Thanks for the repro. As expected, the shader will only work with rectangular sprites. Let me explain.
I took your character and turned it into a single image, with the background pixels being fully transparent.

I then slapped that into a 2D scene and applied your shader as a material. Works as expected. Kind of.

If you look at the top of the character, you'll see that its shadow is cut off. The reason for this is that the shader is only applied to pixels that are part of the sprite. It can not extend past the boundaries of the sprite (or more correctly, passed the bounds of the triangles making up its mesh).
There's another problem. I've rotated the image by 90°:

The shadow still kind of works, but is now pointing in the oposite direction.

The reason for this is that the offsetting in the shader is done in texture space.
Now let's look at your SpineSprite
. First of all, it's not a single rectangle. It's a mix of many small rectangles and a mesh for the mouth and the leave stem.

The individual regions (rectangles) and meshes are pretty tight, so there's not enough space around the colored pixels to also draw the shadow via the shader. Just like in the case above, where the top of the shadow is cut off.
Worse, the regions and meshes map to images in the texture atlas, that are rotated.

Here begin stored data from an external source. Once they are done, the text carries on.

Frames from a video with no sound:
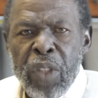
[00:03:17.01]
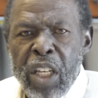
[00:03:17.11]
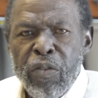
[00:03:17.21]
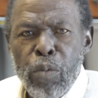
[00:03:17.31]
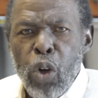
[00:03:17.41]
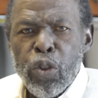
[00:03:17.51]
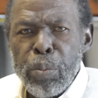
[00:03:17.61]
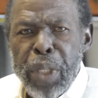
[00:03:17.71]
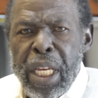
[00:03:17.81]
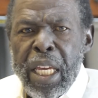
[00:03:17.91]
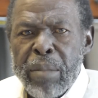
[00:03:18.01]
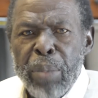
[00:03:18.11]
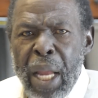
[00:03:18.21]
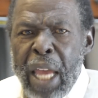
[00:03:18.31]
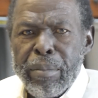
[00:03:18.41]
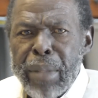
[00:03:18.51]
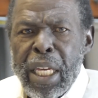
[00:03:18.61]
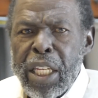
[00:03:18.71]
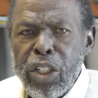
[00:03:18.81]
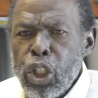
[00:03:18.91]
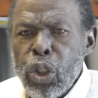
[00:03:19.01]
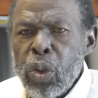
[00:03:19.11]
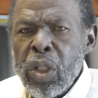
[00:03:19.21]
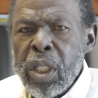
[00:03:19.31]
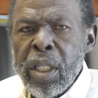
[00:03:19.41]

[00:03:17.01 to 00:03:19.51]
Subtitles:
If most men, black men, knew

Since the shader works in texture space, you get all kinds of weird shadows. This would look even less correct when the character is being animated.
TL;DR: you can not use this shader for anything but the simplest image. You can definitely not use it for SpineSprite
.
Your sub viewport idea is the way to go. You need to render the character to its own texture (with enough whitespace around it), then use your shadow shader on the resulting image.
I'm afraid I'm not enough of a Godot expert to help fix the normal map issue with the sub viewport approach. I suggest you hop over to the Godot chat or forum and ask for advise there for that.